Les matières explosives ne présentent pas seulement de grandes différences sous le double rapport de la force déployée et de la rapidité de la déflagration, elles se distinguent encore par le mode d’amorce, c’est-à-dire par les moyens qu’il faut mettre en œuvre pour les faire partir. Les unes se décomposent facilement sous l’action de la chaleur, — une température de 270 degrés suffit pour la poudre de guerre, de 320 degrés pour la poudre de chasse extra-fine, — les autres s’enflamment par le choc, d’autres enfin exigent l’intervention de l’étincelle électrique. Dans beaucoup de cas, il est vrai, on ne discerne pas nettement si c’est la chaleur ou le choc de l’explosion de l’amorce qui fait partir la cartouche. M. Abel a constaté que la quantité de fulminate de mercure exigée pour faire détoner le coton-poudre comprimé est plus forte que celle qui suffit pour la nitroglycérine, et qu’en substituant au fulminate une amorce de nitroglycérine ou d’iodure d’azote on ne réussit pas à enflammer le fulmi-coton. Quant à la dynamite, qui s’amorce avec des capsules de fulminate, on ne peut la faire détoner ni par la chaleur, ni par le choc, ni par l’étincelle électrique, lorsqu’elle est enfermée dans des cartouches peu serrées. Le froid paralyse la dynamite; à 10 degrés au-dessous de zéro, il est très difficile d’obtenir la détonation.

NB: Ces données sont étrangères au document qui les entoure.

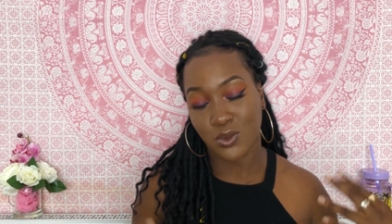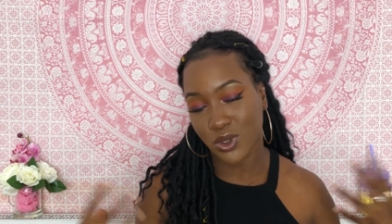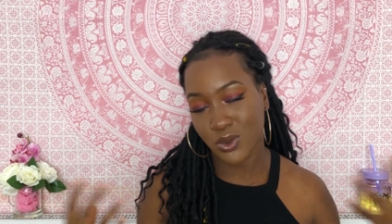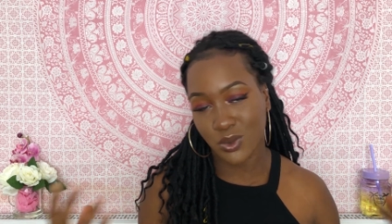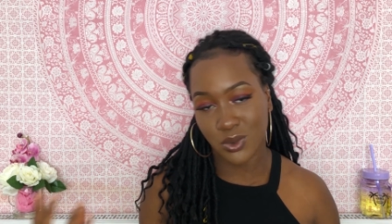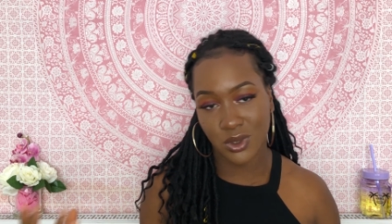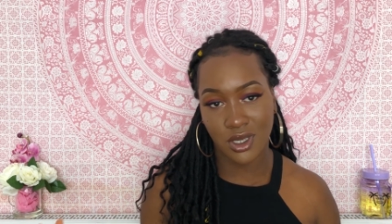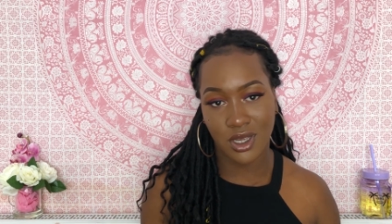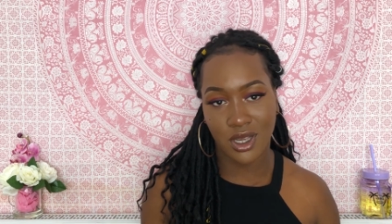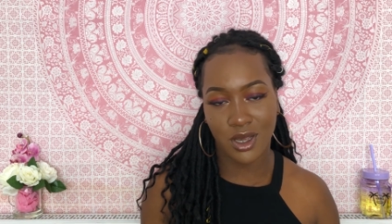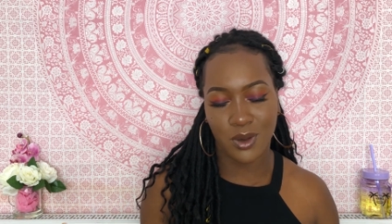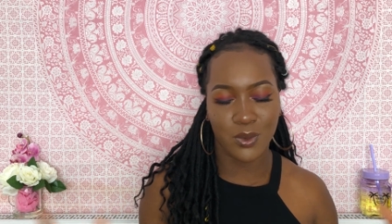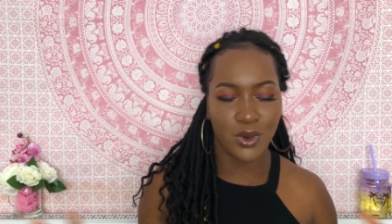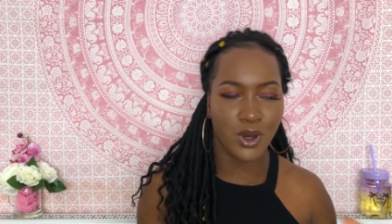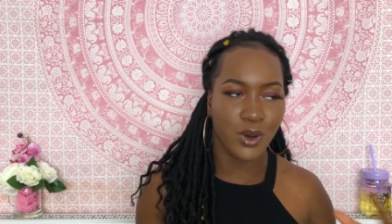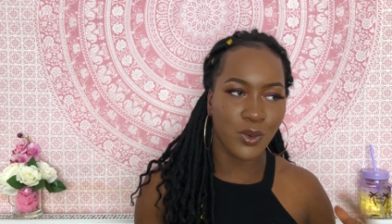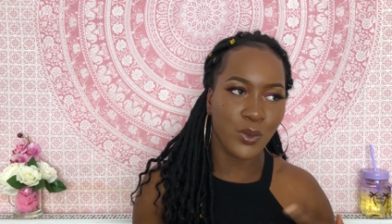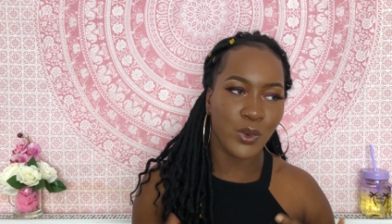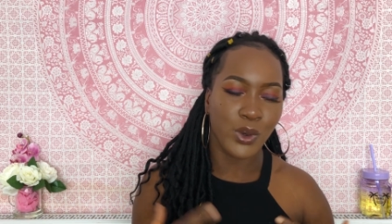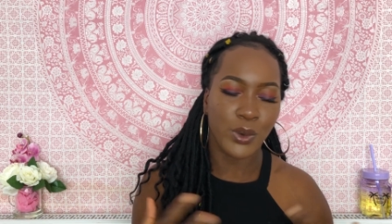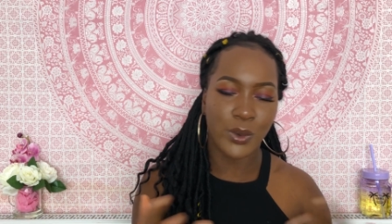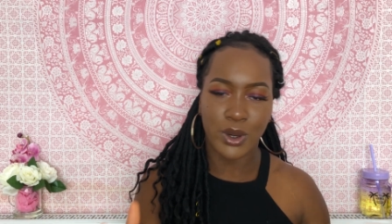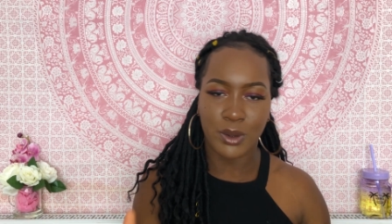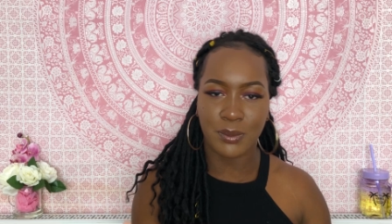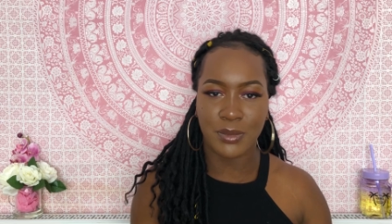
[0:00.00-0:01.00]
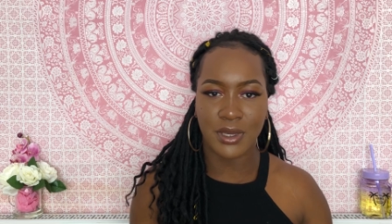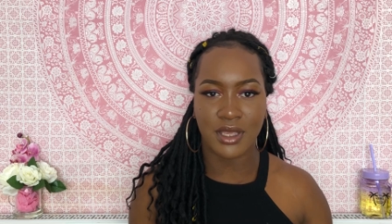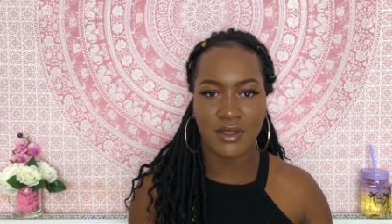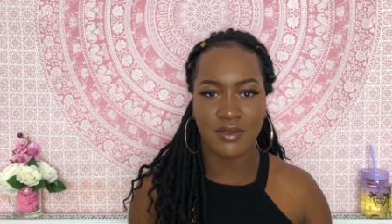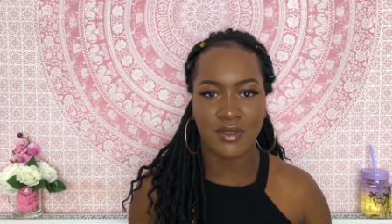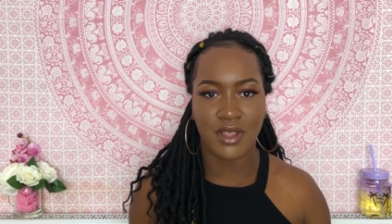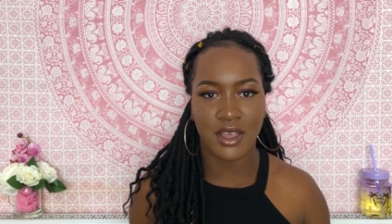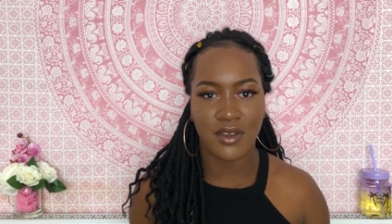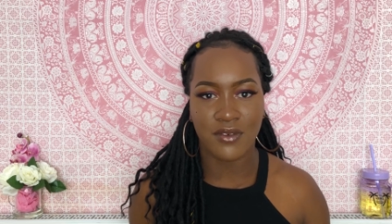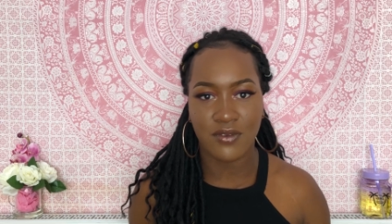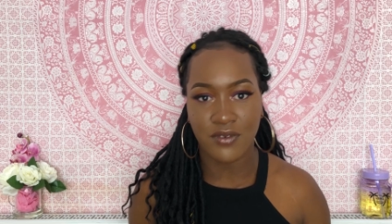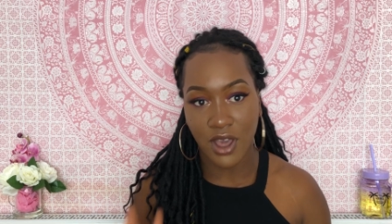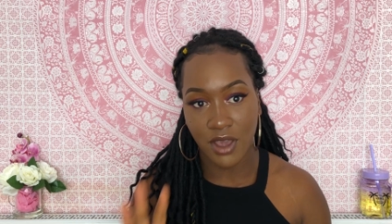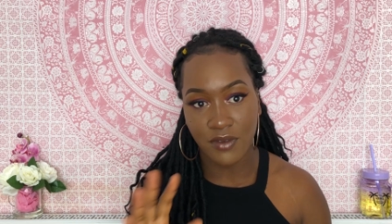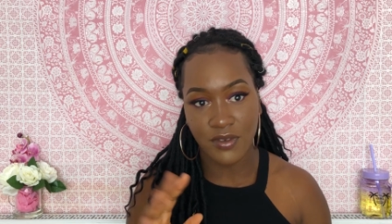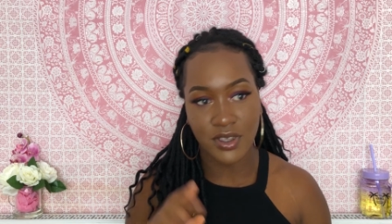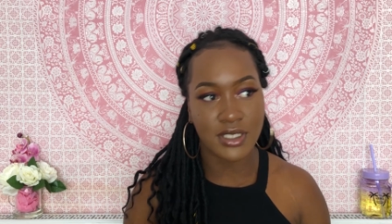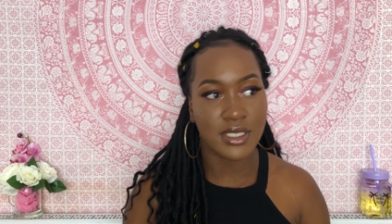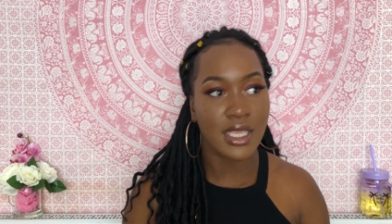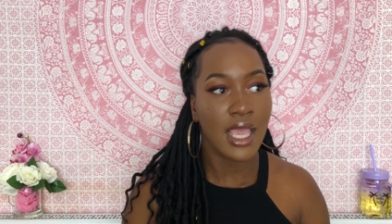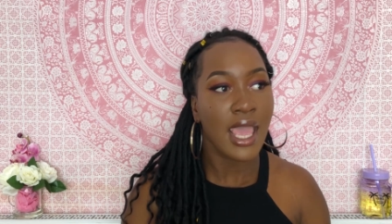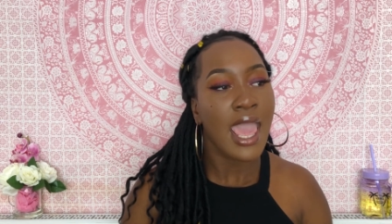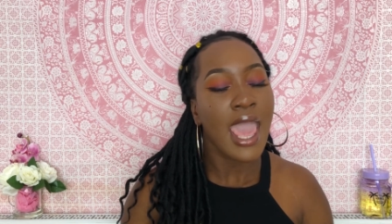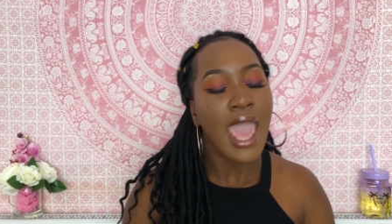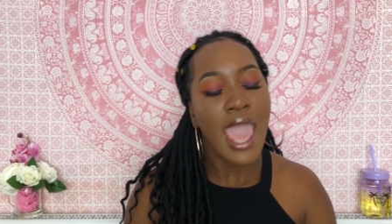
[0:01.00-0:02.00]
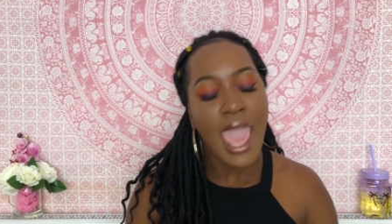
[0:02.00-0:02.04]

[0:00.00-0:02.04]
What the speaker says: which we are. Well, we will be in like 5 years.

Il y a là l’indice d’actions moléculaires de tonalités diverses, si on peut dire, et qu’on n’excite que par des vibrations sympathiques : il faut que la détonation de l’amorce soit à l’unisson de la matière explosive. MM. Champion et Pellet ont abordé cette question par des expériences directes qui ont donné des résultats assez curieux, quoique encore incomplets. Ayant placé un peu d’iodure d’azote humide sur une contre-basse, ils ont obtenu l’explosion en promenant l’archet sur les cordes hautes, tandis que les sons graves restaient sans influence. On a disposé ensuite une série de flammes

  1. La « poudre brune » de la fabrique de M. Schultze, de Potsdam, qui a été essayée à Vincennes en 1865, et qui n’est, paraît-il, qu’une imitation du fulmi-coton, — de la sciure de bois traitée par l’acide nitrique, — a l’avantage de donner peu de fumée et d’offrir peu de danger, car le mélange définitif des ingrédiens ne s’opère qu’au moment de l’emploi ; cependant elle est loin d’avoir l’importance que l’inventeur lui attribuait.